### Supplied records

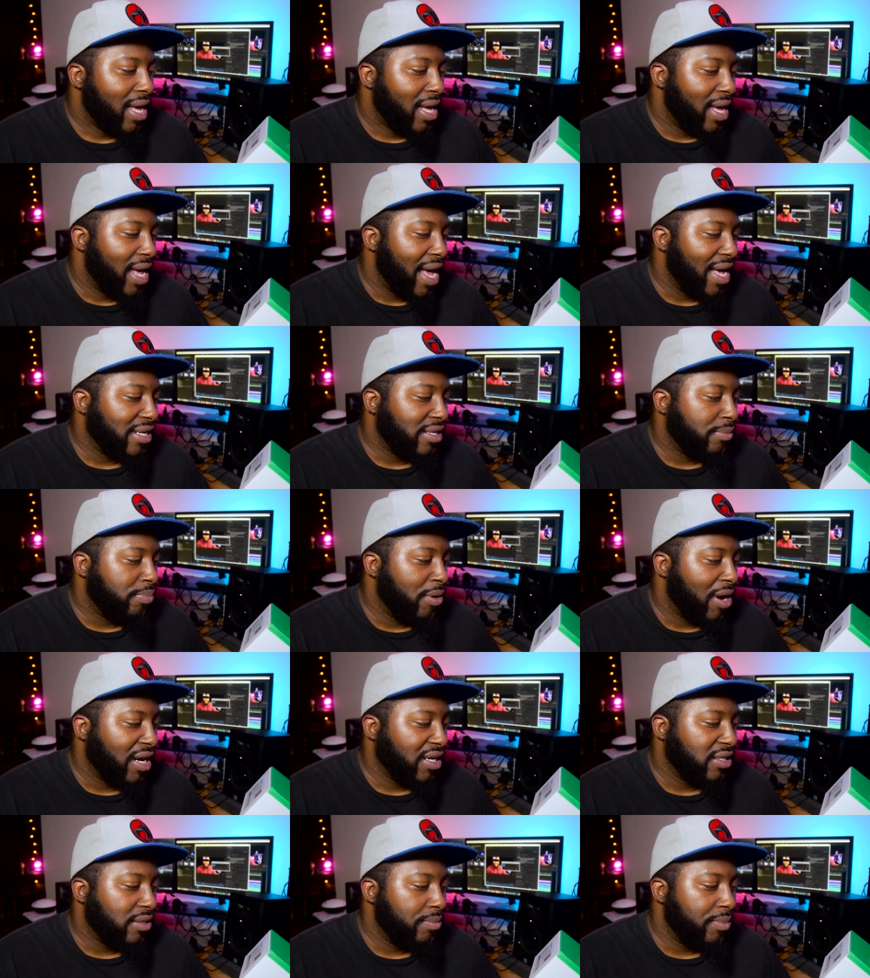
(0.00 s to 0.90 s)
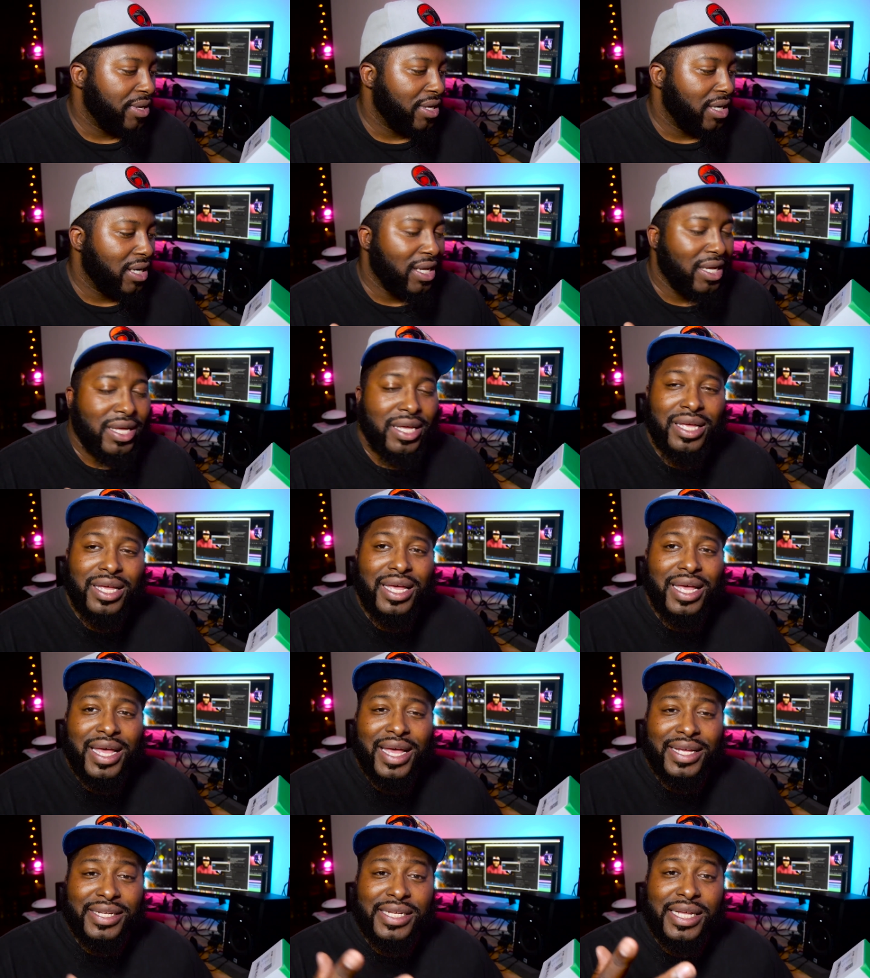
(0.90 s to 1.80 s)
It has approximately, it
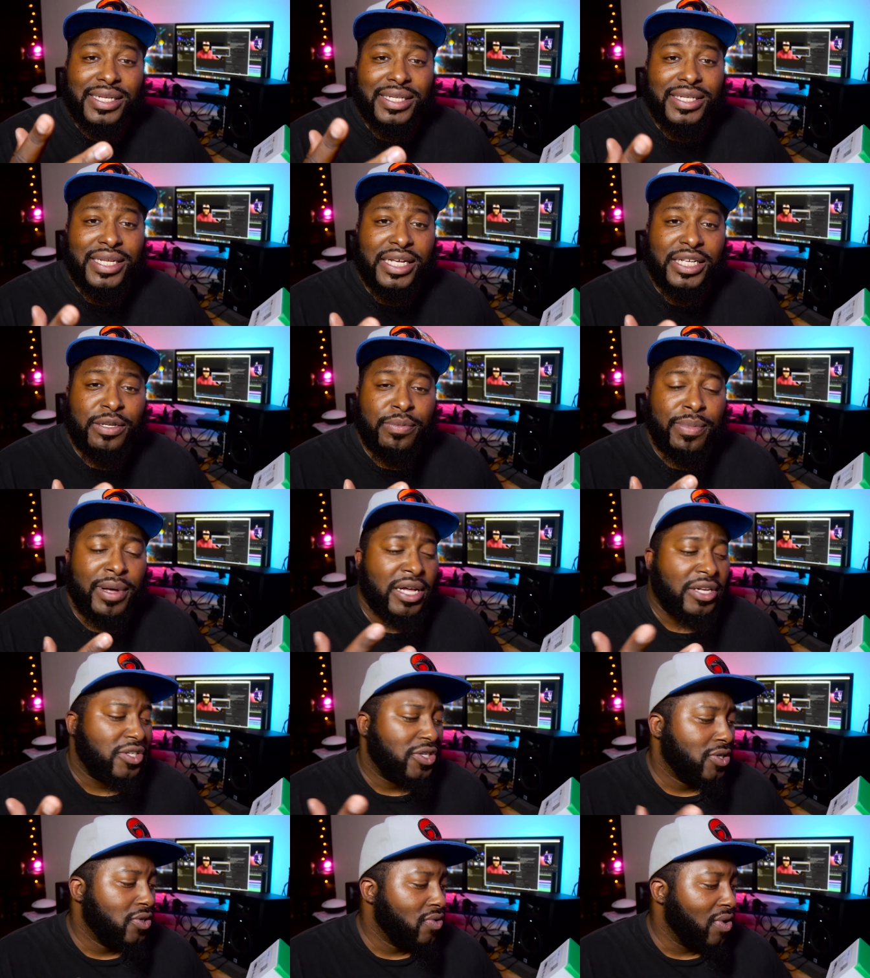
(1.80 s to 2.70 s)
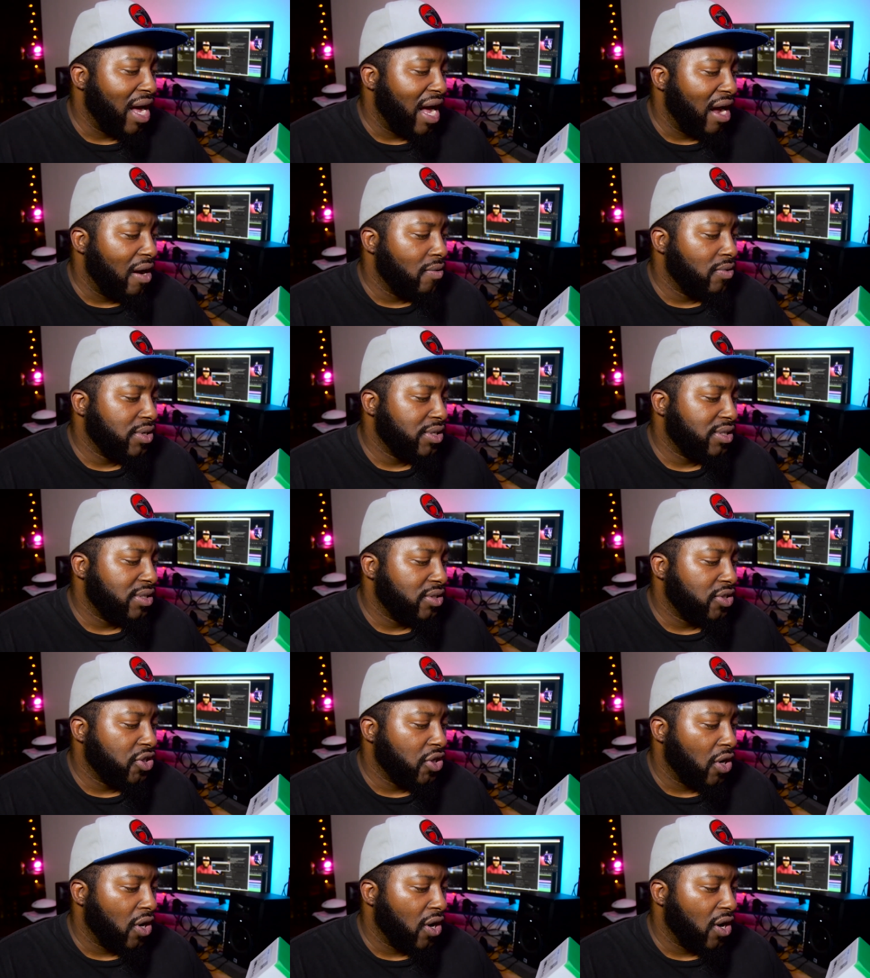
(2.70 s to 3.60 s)
says it takes about two hours to
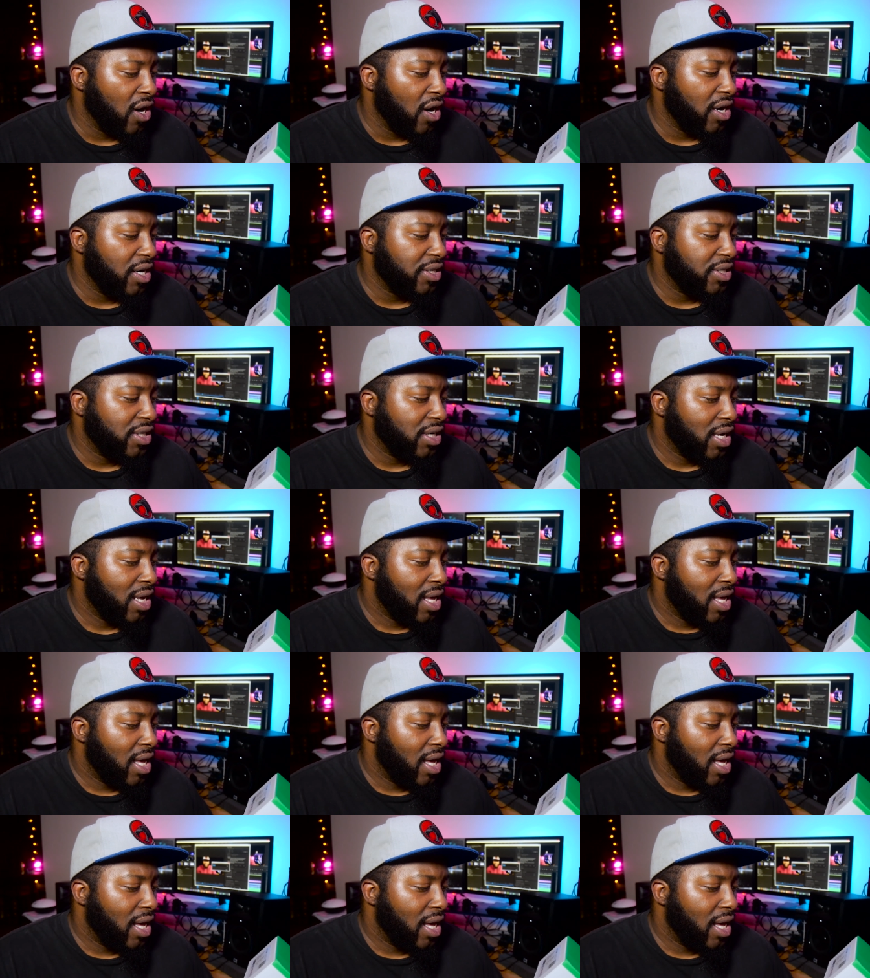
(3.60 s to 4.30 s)
charge,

######

Type out each line of the records above exactly, skipping any pictures.

Completed exercise →
(0.00 s to 0.90 s)
(0.90 s to 1.80 s)
It has approximately, it
(1.80 s to 2.70 s)
(2.70 s to 3.60 s)
says it takes about two hours to
(3.60 s to 4.30 s)
charge,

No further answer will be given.